Which Is Better for Sports Production--More Cameras or More Ops?
I recently had a consult with a producer who streams baseball and football and was looking to expand. Probably add some softball, basketball, and more. He started with a common kit that one might use to enter into mobile streaming production, using an iPad-based app and using old phones as cameras. Over time, as he'd replace and upgrade his phone, his camera arsenal grew and got better as well. After a while, though, the limitations of the software (no replay, iOS issues) and the phone cameras (not much real zoom range, or easy to adjust angles during all day events) led him to investigate stepping up his game, so to speak.
I need to mention that this producer is what you typically find at the local level: a solo-preneur. He sets up everything, runs the stream, calls the game, and takes everything down. If a camera goes wonky during the game, well, he's just going to avoid using that camera. Because this one producer is doing everything, keeping things simple is critical, while also trying to deliver what audiences are asking for. This is something I experience every week in my self-hosted live shows on the StreamTek channel.
Adding replay, for sports, is a big issue, and this is available in several other solutions. The camera issues are always tricky. There's lots of sports on TV, with entire networks devoted to specific sports. In fact, the audience for sports is so big that several streaming-only companies decided to take money from producing original content and buy their way into big league sports. Audiences who love sports watch a lot of sports. But because there's so much production of sports at the broadcast level, audiences expect a lot too. This hurdle of audience expectations is quite high.

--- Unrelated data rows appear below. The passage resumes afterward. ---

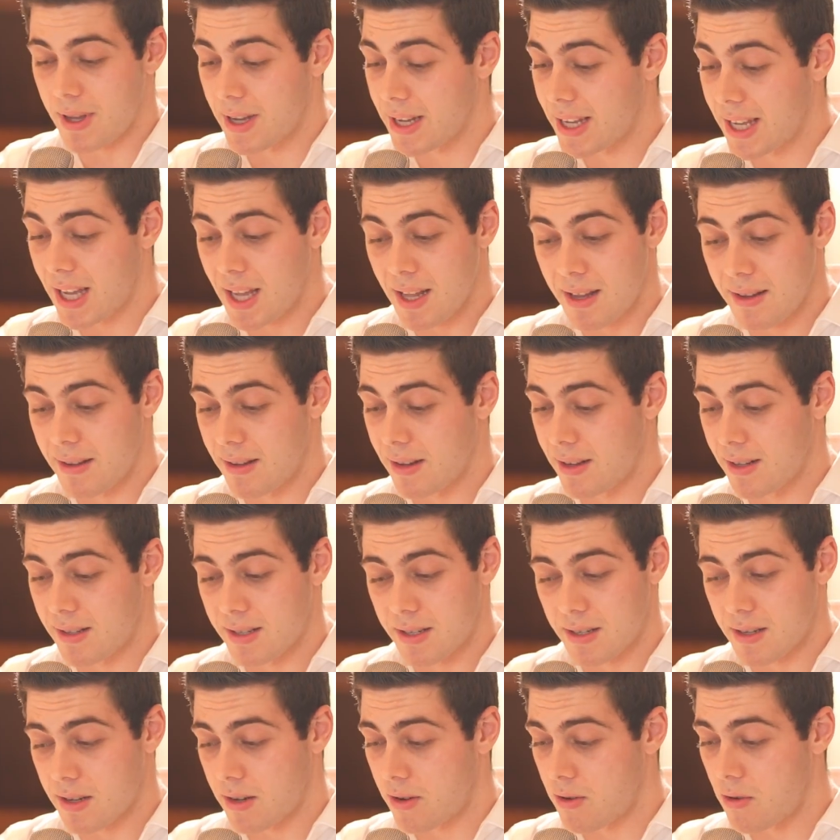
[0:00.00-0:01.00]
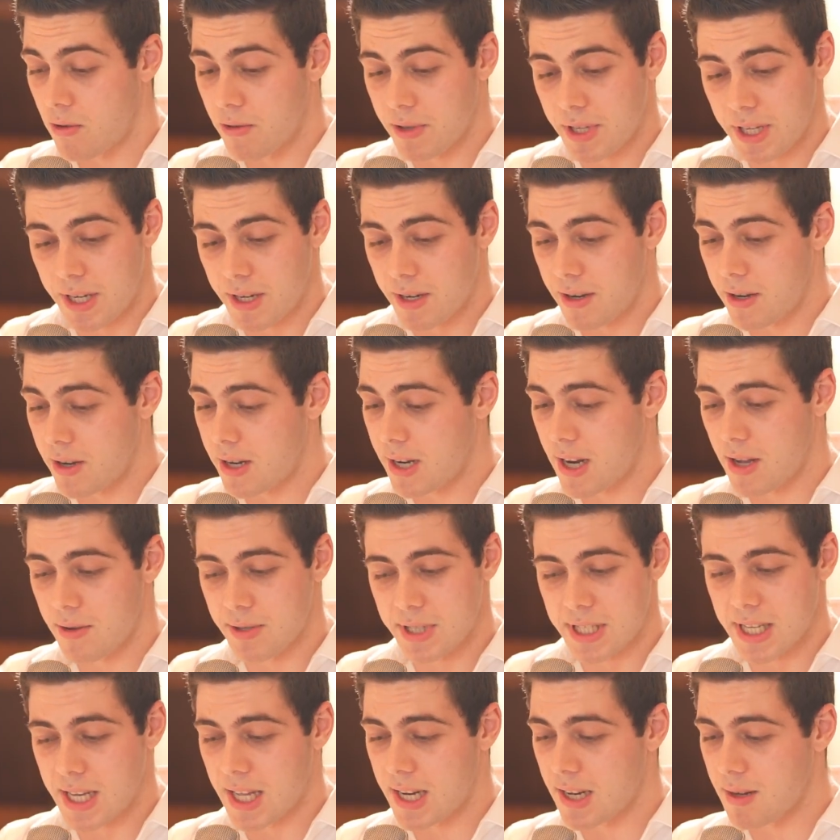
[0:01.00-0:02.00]
again, it took a whole year, and I
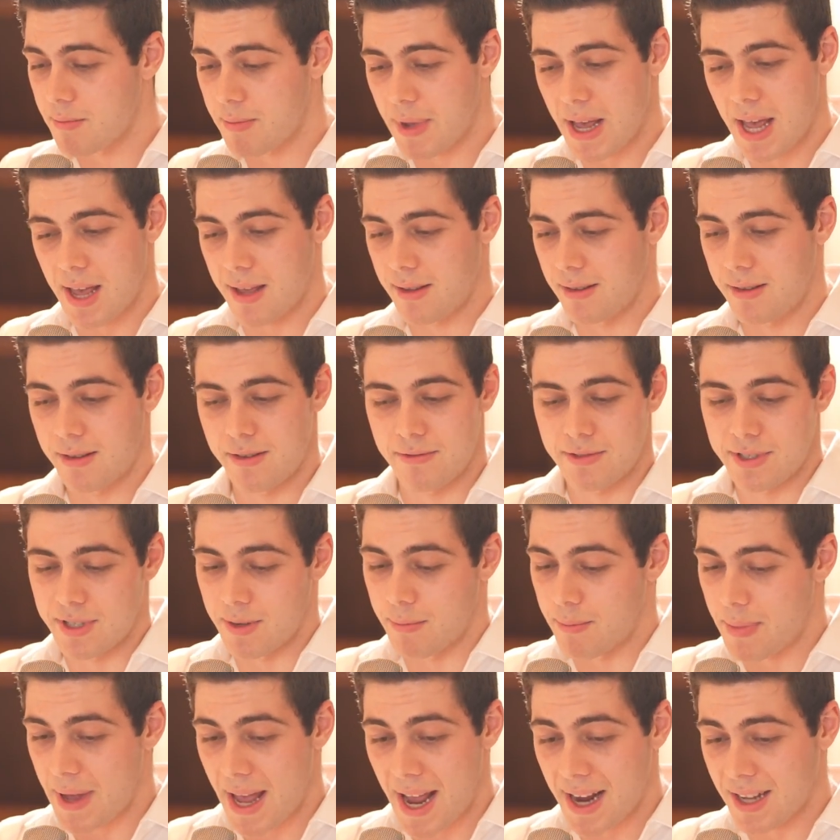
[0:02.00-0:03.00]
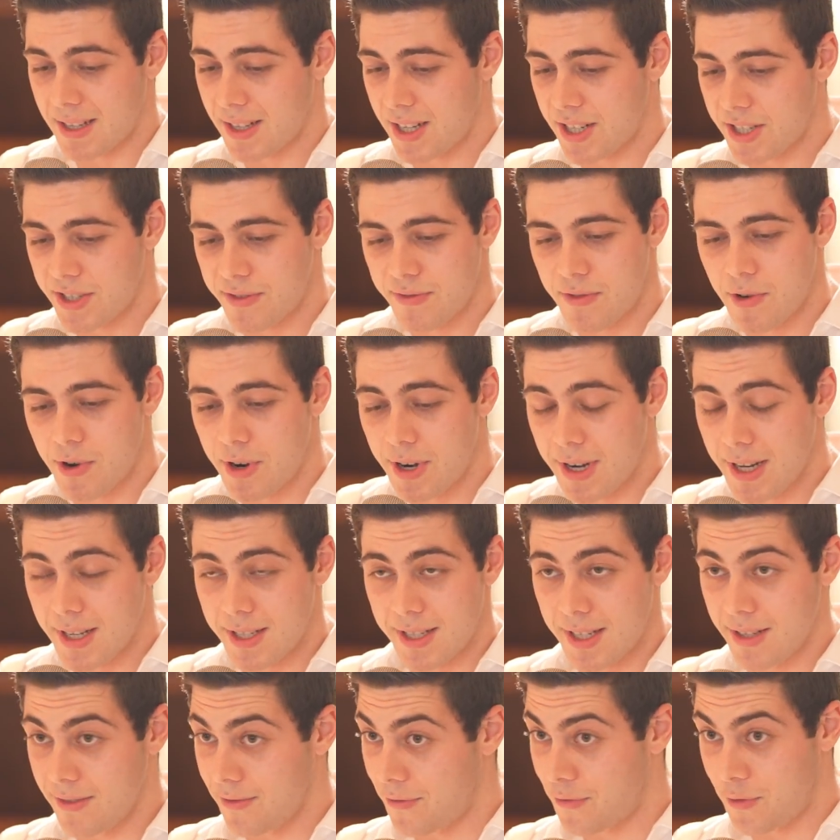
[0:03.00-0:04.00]
was getting some backlash for it. It
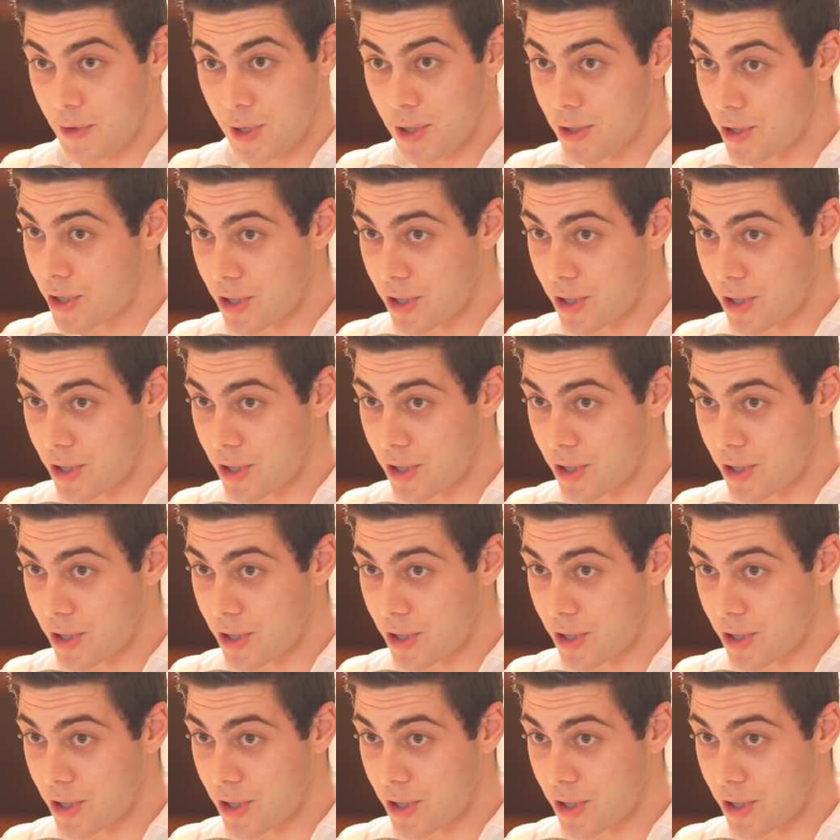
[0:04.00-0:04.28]
didn't feel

Typical broadcast-level sports productions are massive, with dozens of cameras and operators all over the place, and dozens more people working in and around the production trucks. So how does one, independent producer make their content more like "the big league" when there isn't a dozen people to help? One method is to just add more cameras. The main shot can have wide and close versions, from two cameras side by side. So it wasn't an operator that changed the shot, it was a second phone/camera, right next to the first one. Multiple cameras from a side view. It's up to the producer to zig and zag their way on the switcher to get the right shot at the right time.

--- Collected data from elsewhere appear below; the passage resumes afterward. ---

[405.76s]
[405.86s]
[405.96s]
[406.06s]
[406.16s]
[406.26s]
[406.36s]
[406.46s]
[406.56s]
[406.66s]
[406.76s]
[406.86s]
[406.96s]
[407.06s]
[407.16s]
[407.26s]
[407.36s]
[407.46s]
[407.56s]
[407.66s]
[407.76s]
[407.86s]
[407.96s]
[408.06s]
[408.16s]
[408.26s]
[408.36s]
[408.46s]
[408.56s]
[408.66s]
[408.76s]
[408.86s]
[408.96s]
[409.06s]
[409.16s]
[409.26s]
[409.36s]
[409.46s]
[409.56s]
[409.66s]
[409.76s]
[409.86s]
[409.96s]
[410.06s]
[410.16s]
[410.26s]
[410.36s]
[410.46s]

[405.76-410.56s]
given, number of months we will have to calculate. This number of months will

The other option to solo producers is to leverage PTZ cameras. A good controller can have you moving between cameras and preset shots almost as fast you can switch them. In fact, back in the day, I even remember a camera control/switching system that used a handheld game controller to let a single person jump between moving three cameras, and switching them, on the same controller. Find someone proficient with this little kit and they were doing the work of 4 people and making it look easy. Even with today's separate controllers, a producer can be on a wide shot, and tell camera 2 to get the close shot, and then switch to it when they see it's ready.
PTZ cameras can deliver a variety of shots to the viewer, and more importantly, with a good zoom, they can deliver what a bunch of somewhat distant static shots cannot: connection to the players. This develops story. We feel for this person or that person. We see in their eyes whether they're going to try and steal a base, etc. We become emotionally involved. You see this a lot with broadcast productions, since they can have multiple cameras zoom in tight on a quarterback, and the director can pick from several great shots where you can literally see the quarterback sweat.
It's a bit harder for the solo producer to manage multiple PTZ cameras but today's tracking can help to deliver the shots. Sometimes getting close to an actual operated camera. But where PTZs still fall behind is anticipation. They can't know that the player on the right of the screen is going to break left, because they are against the sideline. It's hard even for human operators. This is why certain ops get known for their skills at getting great shots. Directors will always want them in the same spot. Their success comes both from skill, and a lot of experience anticipating the moves of the players. PTZ cameras can help provide a variety of views, but they're not going to replace a decade of sideline camera experience. Not yet anyway.
So, for now, more static cameras can provide more points of view, giving the solo producer more variety to deliver to the viewer. PTZ cameras can provide greater impact from less points of view. If you're a solo producer, how you want to play it, is up to you.